• [Dataset records]:
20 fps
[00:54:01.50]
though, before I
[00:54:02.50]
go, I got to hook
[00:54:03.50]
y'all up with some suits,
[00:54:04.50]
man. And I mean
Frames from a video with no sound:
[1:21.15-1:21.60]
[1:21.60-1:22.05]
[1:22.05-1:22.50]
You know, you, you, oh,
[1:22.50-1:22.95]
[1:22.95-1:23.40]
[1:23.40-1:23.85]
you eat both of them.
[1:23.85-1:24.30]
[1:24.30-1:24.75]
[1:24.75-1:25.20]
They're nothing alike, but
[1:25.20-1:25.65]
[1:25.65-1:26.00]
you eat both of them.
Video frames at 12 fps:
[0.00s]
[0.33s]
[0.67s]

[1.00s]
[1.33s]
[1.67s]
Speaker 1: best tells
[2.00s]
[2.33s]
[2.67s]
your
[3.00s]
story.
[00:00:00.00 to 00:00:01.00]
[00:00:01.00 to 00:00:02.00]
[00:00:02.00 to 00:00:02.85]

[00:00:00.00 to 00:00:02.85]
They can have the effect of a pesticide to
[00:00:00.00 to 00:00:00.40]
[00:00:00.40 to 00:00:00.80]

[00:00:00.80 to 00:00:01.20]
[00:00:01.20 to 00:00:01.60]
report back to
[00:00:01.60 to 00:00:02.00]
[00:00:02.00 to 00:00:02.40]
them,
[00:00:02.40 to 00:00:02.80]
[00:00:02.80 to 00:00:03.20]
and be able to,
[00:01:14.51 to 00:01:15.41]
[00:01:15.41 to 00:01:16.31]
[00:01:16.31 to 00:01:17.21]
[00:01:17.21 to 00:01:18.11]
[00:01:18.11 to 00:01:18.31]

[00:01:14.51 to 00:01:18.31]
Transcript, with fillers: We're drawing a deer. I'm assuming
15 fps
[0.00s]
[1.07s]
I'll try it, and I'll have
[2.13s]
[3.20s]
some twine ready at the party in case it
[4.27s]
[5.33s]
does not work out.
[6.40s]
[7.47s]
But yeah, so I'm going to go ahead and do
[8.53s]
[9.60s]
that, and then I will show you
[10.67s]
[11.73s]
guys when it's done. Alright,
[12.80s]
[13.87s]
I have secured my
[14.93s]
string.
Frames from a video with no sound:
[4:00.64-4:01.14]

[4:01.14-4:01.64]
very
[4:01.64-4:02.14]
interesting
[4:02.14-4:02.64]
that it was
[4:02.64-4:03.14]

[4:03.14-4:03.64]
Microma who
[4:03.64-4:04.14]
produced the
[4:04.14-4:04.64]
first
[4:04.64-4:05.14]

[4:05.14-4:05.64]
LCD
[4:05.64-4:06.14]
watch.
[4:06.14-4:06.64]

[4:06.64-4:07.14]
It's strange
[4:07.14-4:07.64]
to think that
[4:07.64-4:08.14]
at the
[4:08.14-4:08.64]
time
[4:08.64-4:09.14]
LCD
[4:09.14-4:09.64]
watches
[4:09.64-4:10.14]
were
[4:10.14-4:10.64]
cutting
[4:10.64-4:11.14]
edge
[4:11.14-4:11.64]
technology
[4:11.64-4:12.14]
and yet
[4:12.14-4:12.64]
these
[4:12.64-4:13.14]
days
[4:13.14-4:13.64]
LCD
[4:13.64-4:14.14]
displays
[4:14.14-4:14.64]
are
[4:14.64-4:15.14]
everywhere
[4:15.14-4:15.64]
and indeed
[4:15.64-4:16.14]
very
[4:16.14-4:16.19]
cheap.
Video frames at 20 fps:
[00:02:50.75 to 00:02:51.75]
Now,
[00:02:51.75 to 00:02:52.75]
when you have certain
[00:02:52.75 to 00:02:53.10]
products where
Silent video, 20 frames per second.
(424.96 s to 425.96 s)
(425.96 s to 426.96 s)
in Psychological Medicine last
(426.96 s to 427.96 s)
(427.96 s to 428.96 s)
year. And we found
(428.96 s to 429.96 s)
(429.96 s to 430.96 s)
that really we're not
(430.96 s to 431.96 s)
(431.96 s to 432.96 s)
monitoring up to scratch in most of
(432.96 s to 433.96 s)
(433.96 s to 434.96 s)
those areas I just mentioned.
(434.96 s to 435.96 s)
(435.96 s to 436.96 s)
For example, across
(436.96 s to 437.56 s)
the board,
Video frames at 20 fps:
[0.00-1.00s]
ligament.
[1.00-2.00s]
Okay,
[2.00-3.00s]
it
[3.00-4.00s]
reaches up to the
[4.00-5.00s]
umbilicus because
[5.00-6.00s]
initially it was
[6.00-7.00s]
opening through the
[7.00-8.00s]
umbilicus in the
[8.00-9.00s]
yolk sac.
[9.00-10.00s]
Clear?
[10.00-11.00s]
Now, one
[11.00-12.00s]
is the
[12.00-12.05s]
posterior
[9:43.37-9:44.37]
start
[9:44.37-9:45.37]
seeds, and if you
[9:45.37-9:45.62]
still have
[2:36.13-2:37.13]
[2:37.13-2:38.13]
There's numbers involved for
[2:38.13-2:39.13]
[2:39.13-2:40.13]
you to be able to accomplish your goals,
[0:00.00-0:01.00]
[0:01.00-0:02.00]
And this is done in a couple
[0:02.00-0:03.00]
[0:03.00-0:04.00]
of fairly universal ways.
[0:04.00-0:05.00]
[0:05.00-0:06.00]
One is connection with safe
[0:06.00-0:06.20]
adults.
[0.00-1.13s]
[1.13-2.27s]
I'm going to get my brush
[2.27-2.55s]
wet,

• [Directions for this task]: Out of the data above, set down the lines from the one with "[1:24.75-1:25.20]" to the one with "[4:02.64-4:03.14]", both included, exactly as written and with no additions.

• [Result below]:
[1:24.75-1:25.20]
They're nothing alike, but
[1:25.20-1:25.65]
[1:25.65-1:26.00]
you eat both of them.
Video frames at 12 fps:
[0.00s]
[0.33s]
[0.67s]

[1.00s]
[1.33s]
[1.67s]
Speaker 1: best tells
[2.00s]
[2.33s]
[2.67s]
your
[3.00s]
story.
[00:00:00.00 to 00:00:01.00]
[00:00:01.00 to 00:00:02.00]
[00:00:02.00 to 00:00:02.85]

[00:00:00.00 to 00:00:02.85]
They can have the effect of a pesticide to
[00:00:00.00 to 00:00:00.40]
[00:00:00.40 to 00:00:00.80]

[00:00:00.80 to 00:00:01.20]
[00:00:01.20 to 00:00:01.60]
report back to
[00:00:01.60 to 00:00:02.00]
[00:00:02.00 to 00:00:02.40]
them,
[00:00:02.40 to 00:00:02.80]
[00:00:02.80 to 00:00:03.20]
and be able to,
[00:01:14.51 to 00:01:15.41]
[00:01:15.41 to 00:01:16.31]
[00:01:16.31 to 00:01:17.21]
[00:01:17.21 to 00:01:18.11]
[00:01:18.11 to 00:01:18.31]

[00:01:14.51 to 00:01:18.31]
Transcript, with fillers: We're drawing a deer. I'm assuming
15 fps
[0.00s]
[1.07s]
I'll try it, and I'll have
[2.13s]
[3.20s]
some twine ready at the party in case it
[4.27s]
[5.33s]
does not work out.
[6.40s]
[7.47s]
But yeah, so I'm going to go ahead and do
[8.53s]
[9.60s]
that, and then I will show you
[10.67s]
[11.73s]
guys when it's done. Alright,
[12.80s]
[13.87s]
I have secured my
[14.93s]
string.
Frames from a video with no sound:
[4:00.64-4:01.14]

[4:01.14-4:01.64]
very
[4:01.64-4:02.14]
interesting
[4:02.14-4:02.64]
that it was
[4:02.64-4:03.14]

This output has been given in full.